I buoni dati dell’economia cilena

Eppure, il Cile è tutt’altro che un’economia malmessa. Vanta un PIL pro-capite di 15.000 dollari, un tasso di occupazione sopra il 58% prima della pandemia, che si confrontava con il 43-44% dell’Argentina e il 54% del Brasile, le due grandi economie dell’America Latina.

La pressione fiscale si aggira intorno al 20%, meno della metà di paesi come l’Italia e contro il 33-34% della media OCSE. Paradossalmente, il malcontento dei cileni è stato un po’ figlio del benessere: poiché la popolazione sta relativamente bene, si aspetta(va) servizi pubblici ancora più evoluti e a prezzi più bassi, oltre che a minori disuguaglianze sociali.

Il Cile è stato un modello per le pensioni fino ad oggi. Sotto Pinochet, il sistema fu privatizzato. Ogni lavoratore versa i contributi a un fondo pensione privato. I tassi di rendimento annui sono stati altissimi e il mercato dei capitali è diventato prospero, liquido ed efficiente. Ma questo sistema ha avuto un costo: poiché inizialmente c’è stata una generazione di lavoratori costretta a pagare per mantenere il sistema pubblico, gli accantonamenti ai fondi privati sono stati bassi, con la conseguenza che mediamente oggi un pensionato percepisce un assegno pari a meno di un terzo dell’ultimo stipendio. In Italia, tanto per fare un confronto, siamo ancora al 75%.

La fine del neoliberismo in Cile?

Boric vuole smantellare questo sistema per tornare a quello pubblico. Sarebbe un grosso danno per l’economia cilena per diverse ragioni.
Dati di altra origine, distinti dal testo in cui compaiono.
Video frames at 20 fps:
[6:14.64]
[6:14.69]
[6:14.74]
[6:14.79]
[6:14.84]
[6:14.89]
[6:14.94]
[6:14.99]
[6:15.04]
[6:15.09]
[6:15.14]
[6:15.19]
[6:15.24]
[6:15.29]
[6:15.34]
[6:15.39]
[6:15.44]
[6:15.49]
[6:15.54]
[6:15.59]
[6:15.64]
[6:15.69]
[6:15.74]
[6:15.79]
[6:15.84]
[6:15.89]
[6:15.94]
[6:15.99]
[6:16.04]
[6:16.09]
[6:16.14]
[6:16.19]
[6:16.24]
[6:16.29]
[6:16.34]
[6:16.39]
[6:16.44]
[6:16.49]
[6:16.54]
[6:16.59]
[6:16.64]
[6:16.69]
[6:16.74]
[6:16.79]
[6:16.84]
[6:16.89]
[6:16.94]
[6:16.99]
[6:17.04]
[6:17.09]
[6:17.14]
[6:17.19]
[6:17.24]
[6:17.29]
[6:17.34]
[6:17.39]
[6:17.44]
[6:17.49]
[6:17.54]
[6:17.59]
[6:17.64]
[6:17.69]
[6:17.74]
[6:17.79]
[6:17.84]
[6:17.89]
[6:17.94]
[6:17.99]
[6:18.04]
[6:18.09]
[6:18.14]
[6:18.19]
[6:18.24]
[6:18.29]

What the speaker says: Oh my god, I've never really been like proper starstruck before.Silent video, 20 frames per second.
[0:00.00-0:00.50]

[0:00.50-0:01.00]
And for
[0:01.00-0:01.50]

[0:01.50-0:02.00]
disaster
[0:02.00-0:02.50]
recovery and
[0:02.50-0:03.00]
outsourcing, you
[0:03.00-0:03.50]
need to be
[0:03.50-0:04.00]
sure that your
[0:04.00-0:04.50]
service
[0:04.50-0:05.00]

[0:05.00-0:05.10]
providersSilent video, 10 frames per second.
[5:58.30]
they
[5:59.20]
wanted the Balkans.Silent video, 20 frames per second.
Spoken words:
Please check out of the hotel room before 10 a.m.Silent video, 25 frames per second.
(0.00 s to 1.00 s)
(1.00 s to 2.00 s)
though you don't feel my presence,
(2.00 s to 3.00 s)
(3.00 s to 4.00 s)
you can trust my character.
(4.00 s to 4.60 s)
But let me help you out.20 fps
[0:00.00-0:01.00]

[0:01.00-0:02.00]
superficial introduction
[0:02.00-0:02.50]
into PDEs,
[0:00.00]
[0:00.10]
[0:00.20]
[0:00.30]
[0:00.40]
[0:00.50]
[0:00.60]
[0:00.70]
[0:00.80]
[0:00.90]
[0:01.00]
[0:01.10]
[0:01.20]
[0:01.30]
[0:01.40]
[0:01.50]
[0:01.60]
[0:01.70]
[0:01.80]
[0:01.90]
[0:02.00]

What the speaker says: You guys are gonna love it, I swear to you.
In primis, farebbe svanire in un solo colpo l’abbondante liquidità sui mercati, rendendoli meno efficienti e costosi. A pagarne il prezzo sarebbero gli stessi cileni, su cui ricadrebbero i maggiori costi dell’indebitamento pubblico e il peggioramento delle condizioni finanziarie nella sfera privata. Secondariamente, il Cile imiterebbe i fallimentari sistemi previdenziali dell’Occidente, che si reggono sull’equilibrio demografico tra generazioni. Le basse nascite hanno messo a nudo tali criticità. Infine, rischia di smantellarlo proprio quando inizierebbe a funzionare. Il peggio è alle spalle. I lavoratori negli ultimi anni non sono stati più costretti a pagare i contributi per mantenere il sistema pre-Pinochet, per cui in futuro avranno pensioni più alte.

Per non parlare della solidità fiscale. Debito pubblico sotto il 30% del PIL prima della pandemia (quasi a zero nel 2007), rating A/A-/A1 e rendimenti a 10 anni sotto il 3% a inizio anno. E che dire dell’inflazione? Mentre economie sudamericane come Argentina e Venezuela sono cronicamente alle prese con problemi di instabilità dei prezzi, qui il tasso medio negli ultimi 25 anni è stato del 3,3% all’anno. A dirla tutta, il Cile è stato un esempio di successo del neoliberismo, un fatto imbarazzante per i detrattori delle politiche di Pinochet. Ovviamente, tutto è perfettibile, sebbene Boric voglia buttare a mare il bambino con l’acqua sporca. E non a caso ha ammesso di voler fare del paese andino la “tomba del neoliberismo”. Con la speranza che, per seppellirlo, non scavi la fossa ai suoi 19 milioni di abitanti.